Background information
- Also known as: The Dusters
- Origin: Washington, D.C., United States
- Genres: Post-hardcore
- Years active: 1996–2003
- Labels: Superbad; Dischord;
- Past members: Alec Bourgeois; Bill Colgrove; Ben Azzara; Mark Lacrasse; Jesse Quitsland;

= The Capitol City Dusters =

American post-hardcore band

The Capitol City Dusters (also known as The Dusters) were an American post -hardcore band formed in Washington, D.C., in 1996. The group's 1998 debut album combined elements of the hardcore punk movement in D.C., as well as sentiments reminiscent of the first wave of punk music. In 2002, after a brief hiatus, the band released a second full-length, Rock Creek.

== History ==

Originally known as the Dusters, the band formed in Washington, D.C., featuring the trio of Alec Bourgeois (lead guitar, vocals), Bill Colgrove (bass guitar, vocals), and Ben Azzara (drums). All three possessed experience in earlier punk bands, including Bourgeois' group Severin — which released an album and several singles on Dischord Records in the early 1990s — Azzara's the Delta 72, and Colgrove's New York–based band, Foundation. The trio made its live debut at the Black Cat nightclub on June 2, 1996, sharing the bill with Regulator Watts and the Most Secret Method.

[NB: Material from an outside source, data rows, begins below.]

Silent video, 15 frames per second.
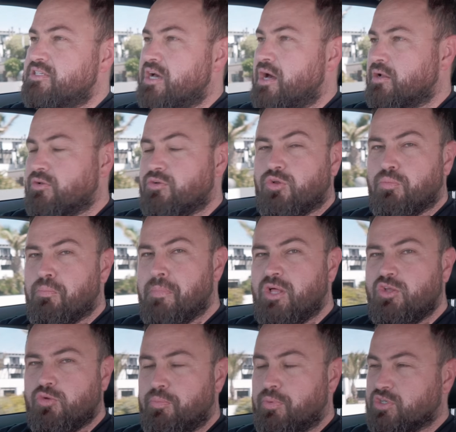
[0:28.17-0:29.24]
town called
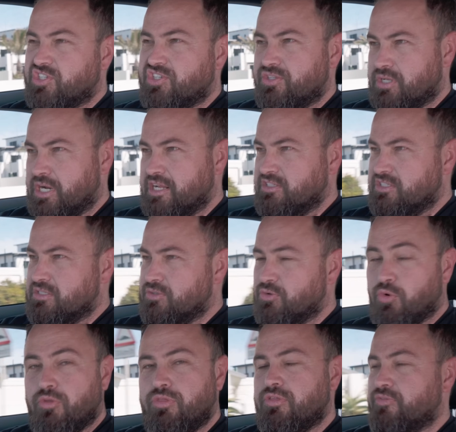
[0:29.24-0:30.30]
Melkbosstrand,
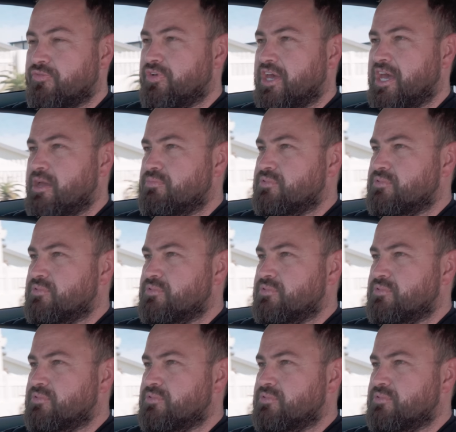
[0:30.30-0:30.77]
north of Cape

In October 1996, the Dusters released the single, "Forest Fire," backed with "Seventeen", on Superbad Records, a record label operated by Bourgeois and distributed by Dischord Records. In early 1997, three songs by the band were featured on a split EP with fellow D.C. group, the Most Secret Method. The EP was also a co-release of Superbad and Dischord Records.

Shortly after the split EP was distributed, Colgrove departed the Dusters to establish a web design business, Threespot Media. Mark Lacrasse joined the band briefly as the Dusters' guest bassist to record their debut studio album, Simplicity. It was released in October 1998 under the name the Capitol City Dusters to avoid confusion between the D.C. band and similarly named groups. According to the British punk fanzine Fear and Loathing, Simplicity possessed "a simpler, at times melodic, at other times harder sounding post-punk hybrid. Something like Jawbox at their more inventive."

After recruiting bassist Jesse Quitsland, the band embarked on a US tour in late 1998 and early 1999 followed by a European tour accompanied with Spanish band Aina. The two acts concluded the tour with a split single, and the Capitol City Dusters took a year-long hiatus to rest from their hectic scheduling.

By 2001, the band returned from their break to record their second album Rock Creek, released in April 2002. Recognized as a concept album, Allison Fields of Pitchfork noted Rock Creek possesses influences from Fugazi on several tracks, most notably the opening song "Superimposed". The styles of the band, as music critic Jimmy Askew wrote for Snap Pop magazine, perfected the blend "between Quitslund’s quirky arrangements and guitarist Alec Bourgeois’ straightforward pop". Reception of the album was generally positive, as several reviews pointed to Rock Creeks stylistic similarities to early 1990s D.C. hardcore.

To support the release of Rock Creek, the Capitol City Dusters conducted extensive tours throughout the US and Europe, often with Aina, throughout the year. Although the album and tour were the group's most successful to date, they disbanded in 2003.